Among the entries, which lines carry the string "frames"? Copy each of them.

◇ ◇ ◇ ◇ ◇ ◇ ◇

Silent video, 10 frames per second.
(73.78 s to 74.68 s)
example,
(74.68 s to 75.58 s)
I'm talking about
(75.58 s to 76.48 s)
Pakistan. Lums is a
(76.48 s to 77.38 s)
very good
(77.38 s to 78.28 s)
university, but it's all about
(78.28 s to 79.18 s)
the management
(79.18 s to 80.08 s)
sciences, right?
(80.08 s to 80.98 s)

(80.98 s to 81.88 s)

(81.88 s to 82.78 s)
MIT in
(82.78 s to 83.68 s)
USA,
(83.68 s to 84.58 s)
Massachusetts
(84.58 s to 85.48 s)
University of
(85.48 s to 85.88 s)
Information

◇ ◇ ◇ ◇ ◇ ◇ ◇

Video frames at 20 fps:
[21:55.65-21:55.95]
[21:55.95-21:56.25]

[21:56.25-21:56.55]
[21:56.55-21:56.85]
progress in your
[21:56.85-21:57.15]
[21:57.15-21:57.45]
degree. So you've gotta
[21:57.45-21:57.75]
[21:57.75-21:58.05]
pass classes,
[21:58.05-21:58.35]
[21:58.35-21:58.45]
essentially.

◇ ◇ ◇ ◇ ◇ ◇ ◇

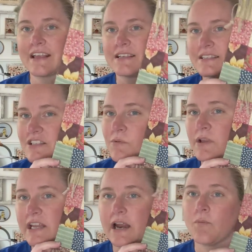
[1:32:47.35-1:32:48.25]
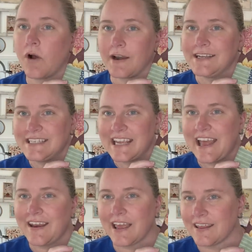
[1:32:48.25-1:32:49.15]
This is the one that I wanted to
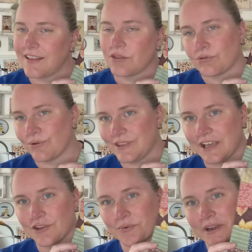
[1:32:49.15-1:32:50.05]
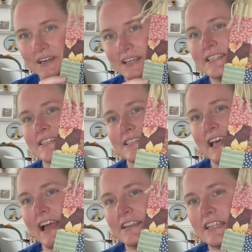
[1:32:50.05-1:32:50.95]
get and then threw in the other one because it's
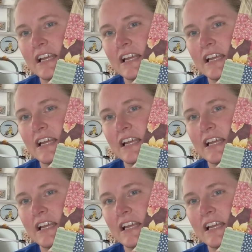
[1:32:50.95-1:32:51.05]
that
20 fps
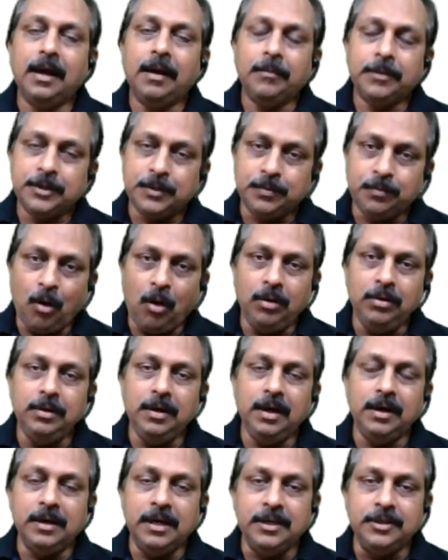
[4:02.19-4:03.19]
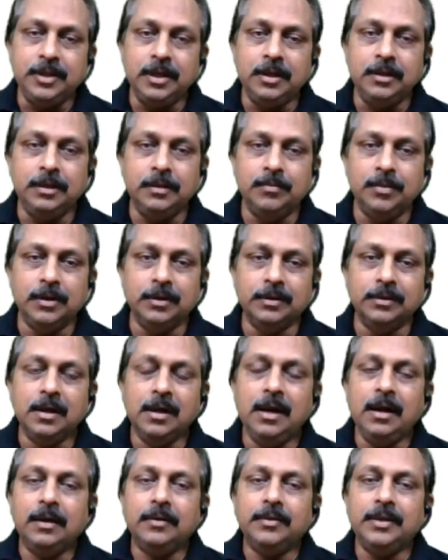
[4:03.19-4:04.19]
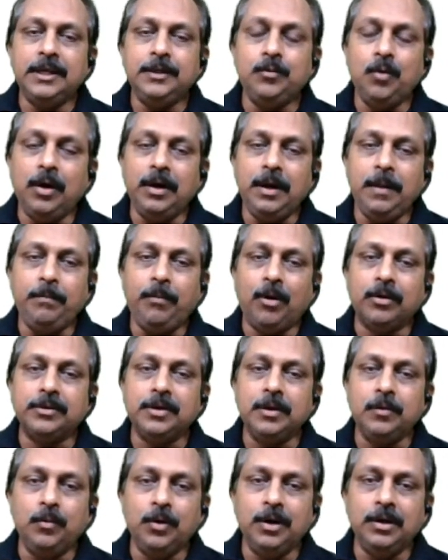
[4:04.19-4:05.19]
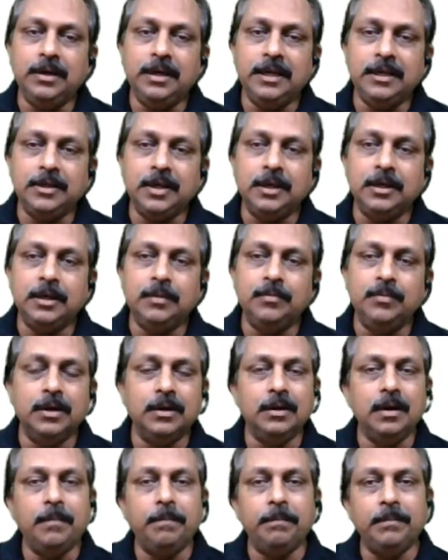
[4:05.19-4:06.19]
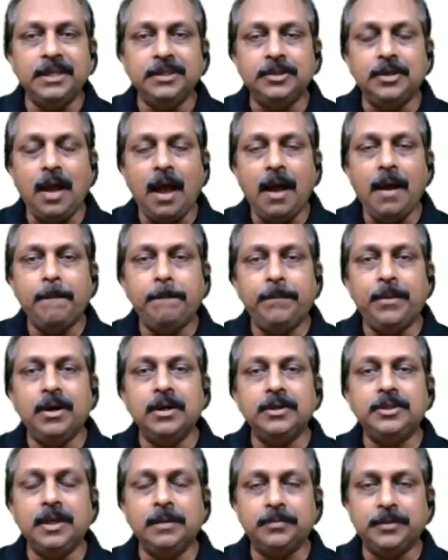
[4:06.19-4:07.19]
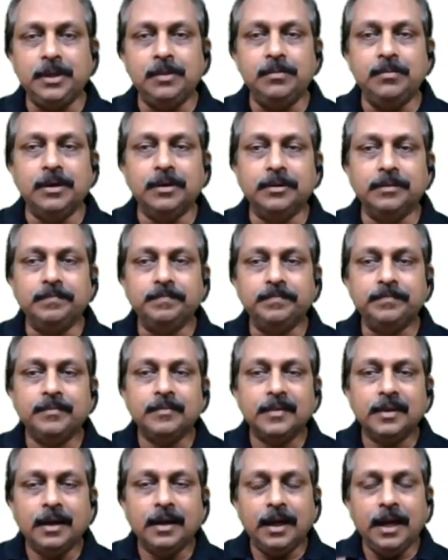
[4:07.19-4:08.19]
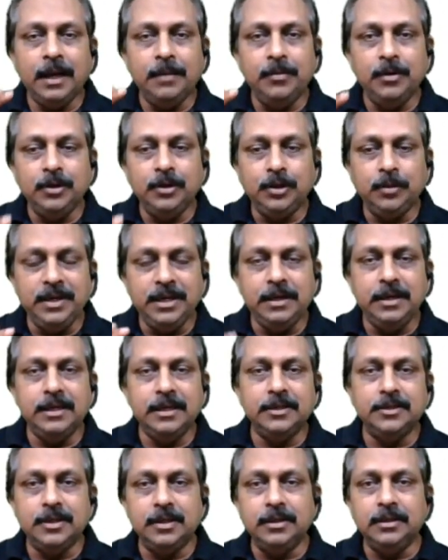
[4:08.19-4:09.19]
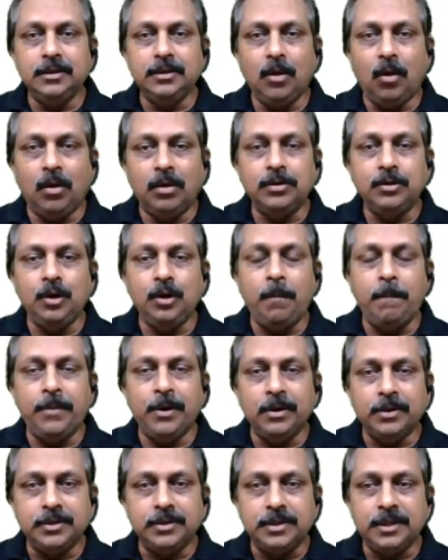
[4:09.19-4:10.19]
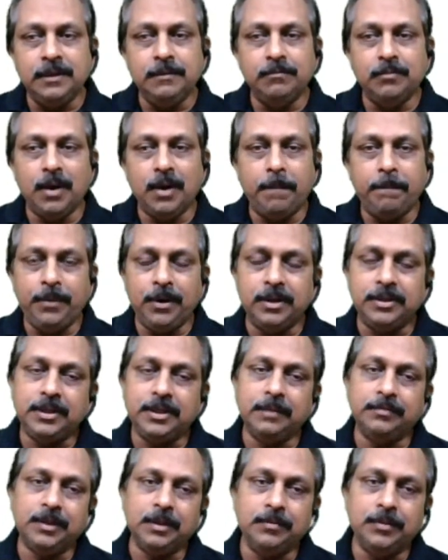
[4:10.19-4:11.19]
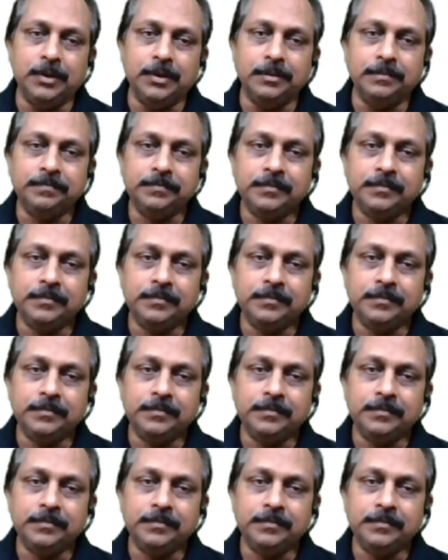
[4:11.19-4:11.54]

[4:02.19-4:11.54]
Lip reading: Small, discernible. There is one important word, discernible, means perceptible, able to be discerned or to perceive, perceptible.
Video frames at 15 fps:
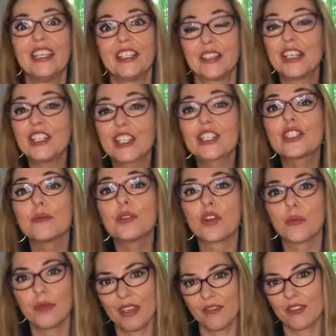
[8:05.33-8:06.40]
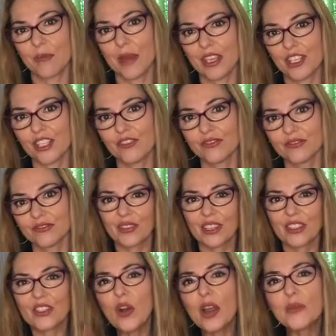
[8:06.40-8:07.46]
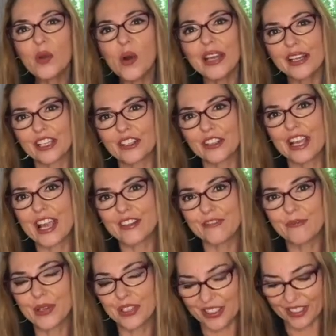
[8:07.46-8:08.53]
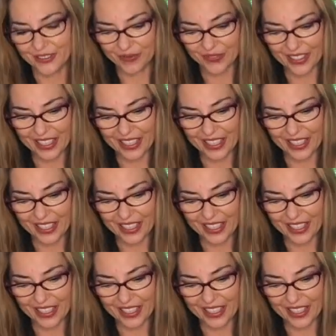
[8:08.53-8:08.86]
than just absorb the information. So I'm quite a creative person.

◇ ◇ ◇ ◇ ◇ ◇ ◇

### Answer section
Silent video, 10 frames per second.
Video frames at 20 fps:
Video frames at 15 fps:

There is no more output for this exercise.